Le lundi 1er avril, le ministère algérien de la Défense nationale (MDN) a démenti dans un communiqué publié sur sa page officielle Facebook la rumeur sur le limogeage du chef d’état-major de l’armée par le président Abdelaziz Bouteflika. La rumeur a été diffusée et relayée sur les réseaux sociaux sous la forme d’un faux communiqué attribué à la présidence de la République.

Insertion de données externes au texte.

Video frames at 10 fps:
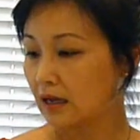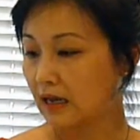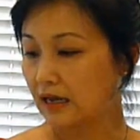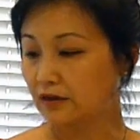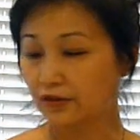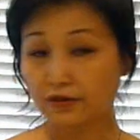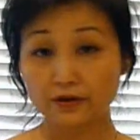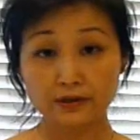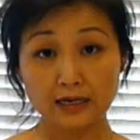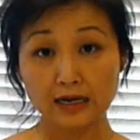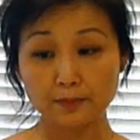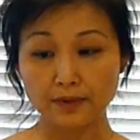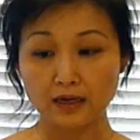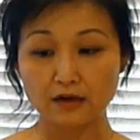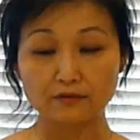and a third cup
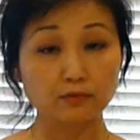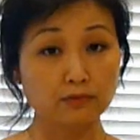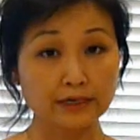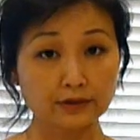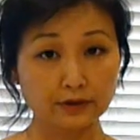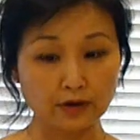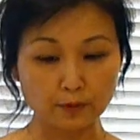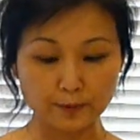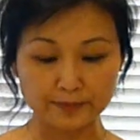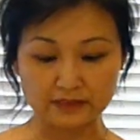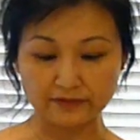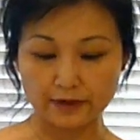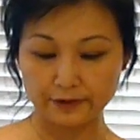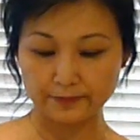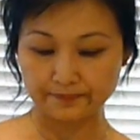of regular all-purpose flour.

« L’information qui circule en ce moment sur le limogeage du général de corps d’armée Ahmed Gaïd Salah [chef d’état-major de l’ANP, NDLR] et son remplacement par le général-major Saïd Bey est dénuée de tout fondement », indique le communiqué du MDN.
Le président Bouteflika démissionnera avant le 28 avril, selon son administration. Un faux communiqué attribué à la présidence de la République a été relayé sur les réseaux sociaux, indiquant que « conformément aux articles 77 (alinéas 1 et 8) et 78 (alinéa 2) de la Constitution, le président de la République et ministre de la Défense nationale, Abdelaziz Bouteflika, a mis fin aux fonctions du général de corps d’armée Ahmed Gaïd Salah en tant que vice-ministre de la Défense nationale et chef d’état-major de l’ANP, qui est parti à la retraite et a été remplacé par le général Saïd Bey ».
Le samedi 30 mars, lors d’un discours au siège du MDN, Ahmed Gaïd Salah a réitéré son appel à activer l’article 102 de la Constitution permettant de destituer Abdelaziz Bouteflika de ses fonctions de président. Il a également affirmé que les opposants à cette proposition projetaient de faire campagne pour faire échec à l’armée. Les analystes politiques soulignent le rôle particulièrement équivoque des réseaux sociaux dans les événements en cours en Algérie. « Une dynamique médiatique malsaine participe aux efforts visant à faire croire à l’existence d’une profonde division entre l’État et l’armée nationale. Et ce, alors même que le Sahel vit une extension des agissements militaires occidentaux », estiment les analystes.